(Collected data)
--- --- ---

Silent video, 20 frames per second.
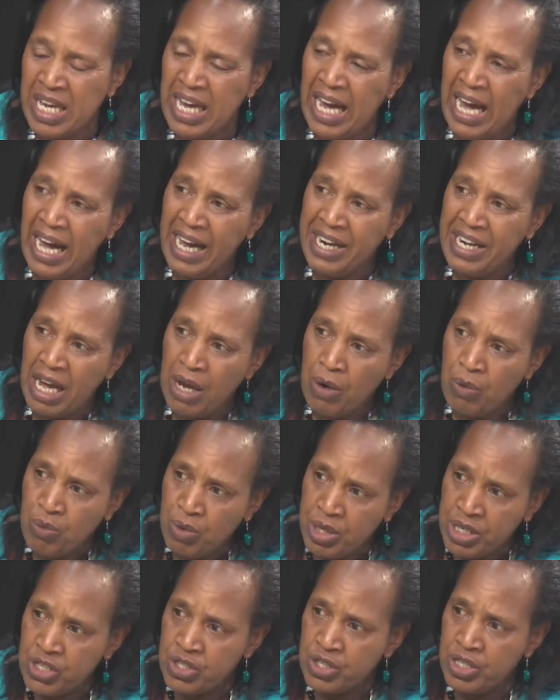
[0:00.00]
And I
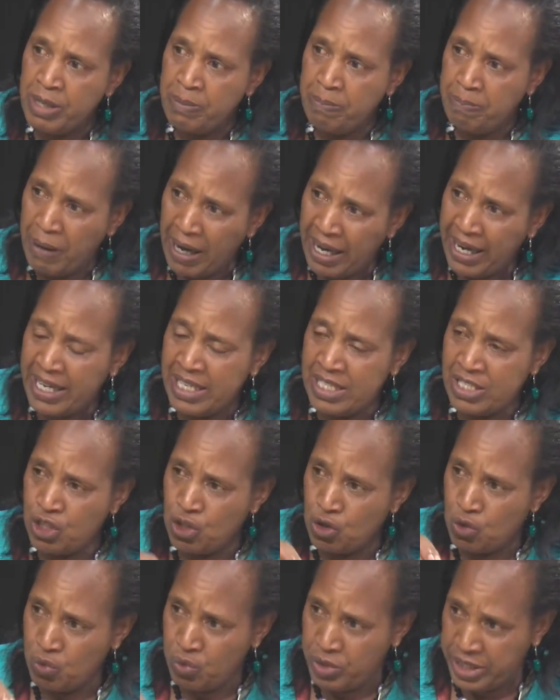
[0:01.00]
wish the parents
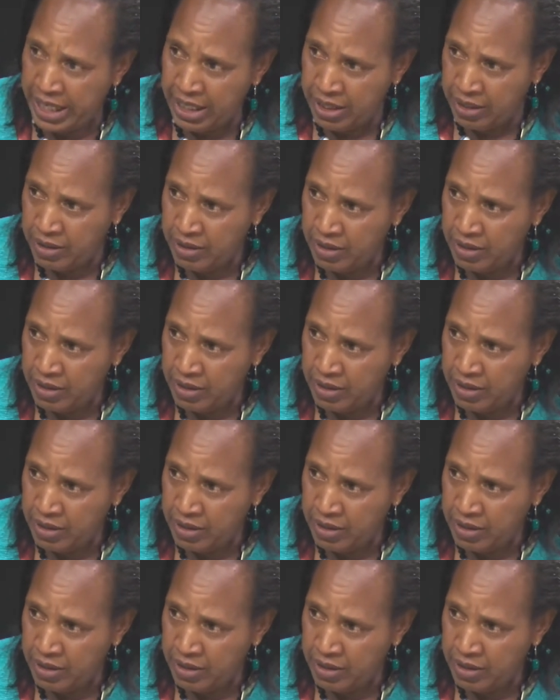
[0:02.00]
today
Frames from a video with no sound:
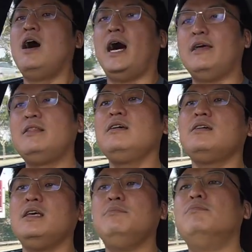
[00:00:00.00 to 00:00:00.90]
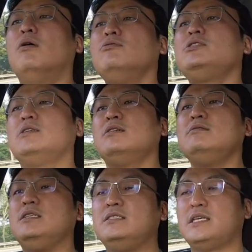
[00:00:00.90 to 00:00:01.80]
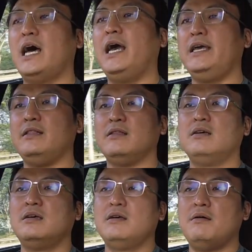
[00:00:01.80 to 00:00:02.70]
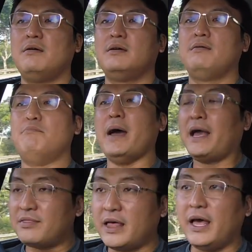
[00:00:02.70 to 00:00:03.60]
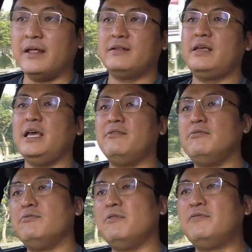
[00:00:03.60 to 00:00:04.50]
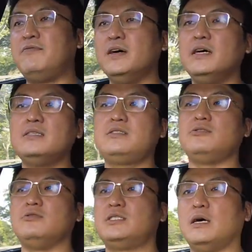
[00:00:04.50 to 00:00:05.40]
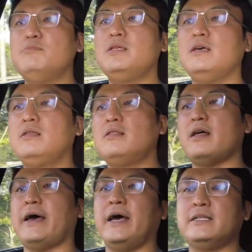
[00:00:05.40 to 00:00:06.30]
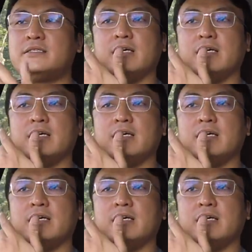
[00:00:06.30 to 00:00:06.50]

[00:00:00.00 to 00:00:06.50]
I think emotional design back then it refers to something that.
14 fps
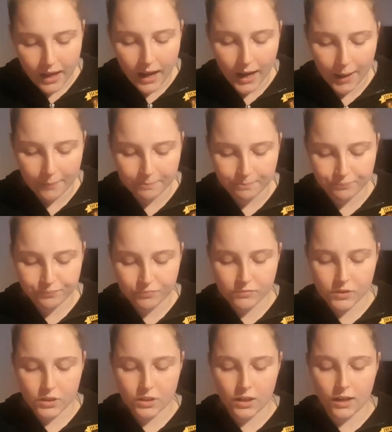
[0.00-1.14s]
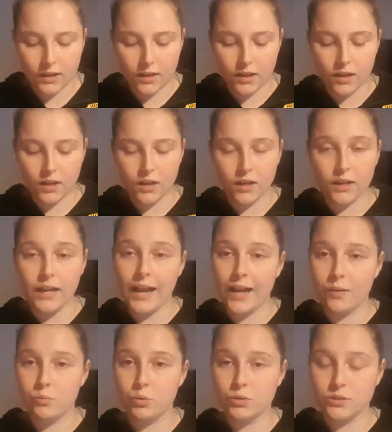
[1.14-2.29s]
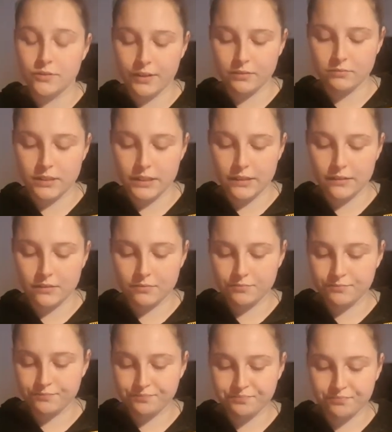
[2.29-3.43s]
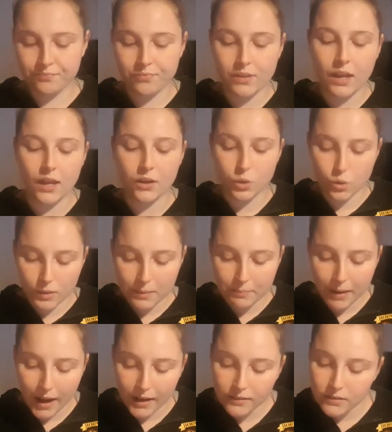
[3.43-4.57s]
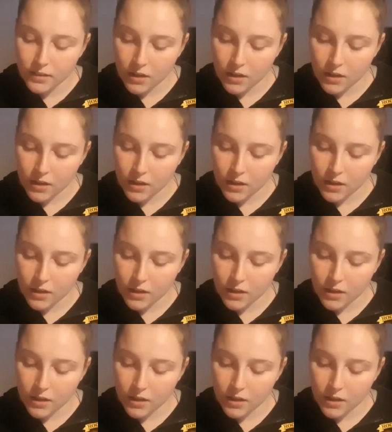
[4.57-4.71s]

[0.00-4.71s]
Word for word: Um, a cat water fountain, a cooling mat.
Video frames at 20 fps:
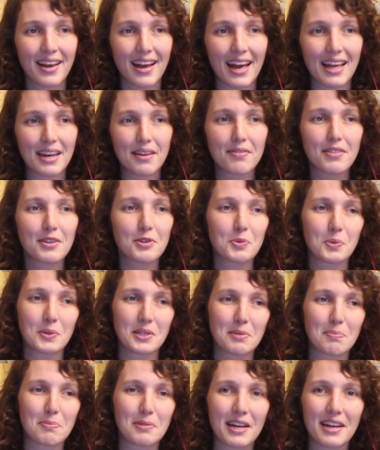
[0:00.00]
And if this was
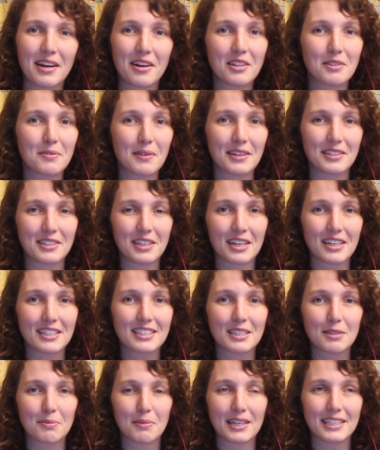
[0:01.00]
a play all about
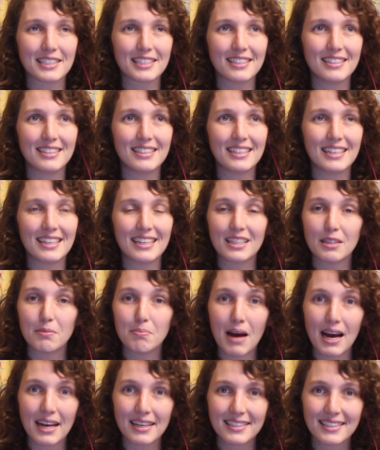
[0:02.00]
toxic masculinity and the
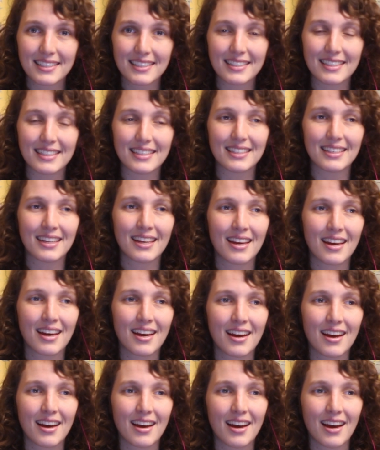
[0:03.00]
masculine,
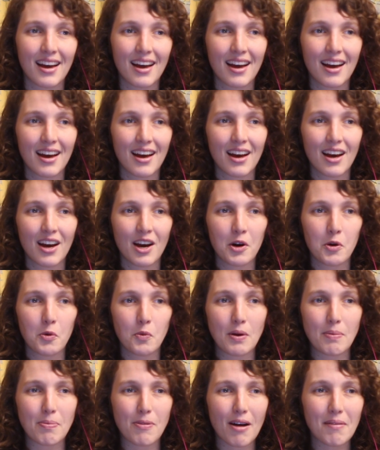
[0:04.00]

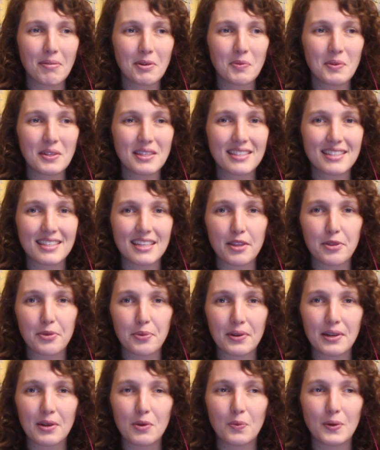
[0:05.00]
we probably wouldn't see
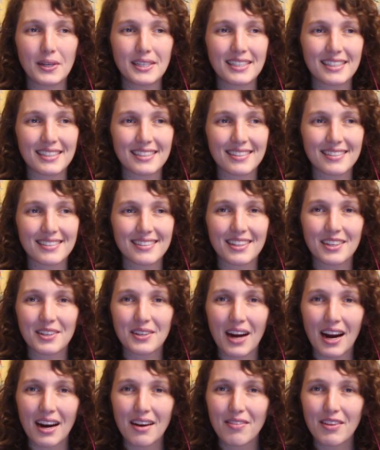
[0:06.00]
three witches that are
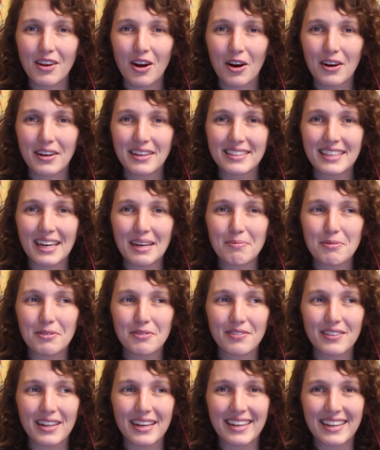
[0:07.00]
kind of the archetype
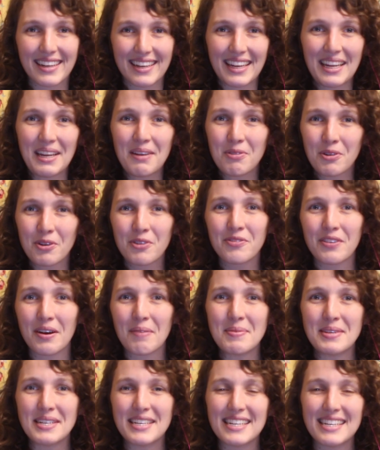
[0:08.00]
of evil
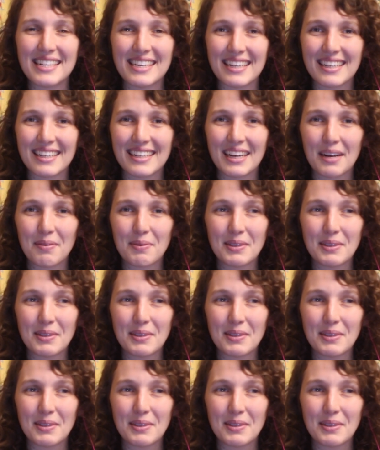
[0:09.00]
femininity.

--- --- ---

What this task involves →
Every line above should be copied exactly, apart from any pictures.

Exercise answer →
Silent video, 20 frames per second.
[0:00.00]
And I
[0:01.00]
wish the parents
[0:02.00]
today
Frames from a video with no sound:
[00:00:00.00 to 00:00:00.90]
[00:00:00.90 to 00:00:01.80]
[00:00:01.80 to 00:00:02.70]
[00:00:02.70 to 00:00:03.60]
[00:00:03.60 to 00:00:04.50]
[00:00:04.50 to 00:00:05.40]
[00:00:05.40 to 00:00:06.30]
[00:00:06.30 to 00:00:06.50]

[00:00:00.00 to 00:00:06.50]
I think emotional design back then it refers to something that.
14 fps
[0.00-1.14s]
[1.14-2.29s]
[2.29-3.43s]
[3.43-4.57s]
[4.57-4.71s]

[0.00-4.71s]
Word for word: Um, a cat water fountain, a cooling mat.
Video frames at 20 fps:
[0:00.00]
And if this was
[0:01.00]
a play all about
[0:02.00]
toxic masculinity and the
[0:03.00]
masculine,
[0:04.00]

[0:05.00]
we probably wouldn't see
[0:06.00]
three witches that are
[0:07.00]
kind of the archetype
[0:08.00]
of evil
[0:09.00]
femininity.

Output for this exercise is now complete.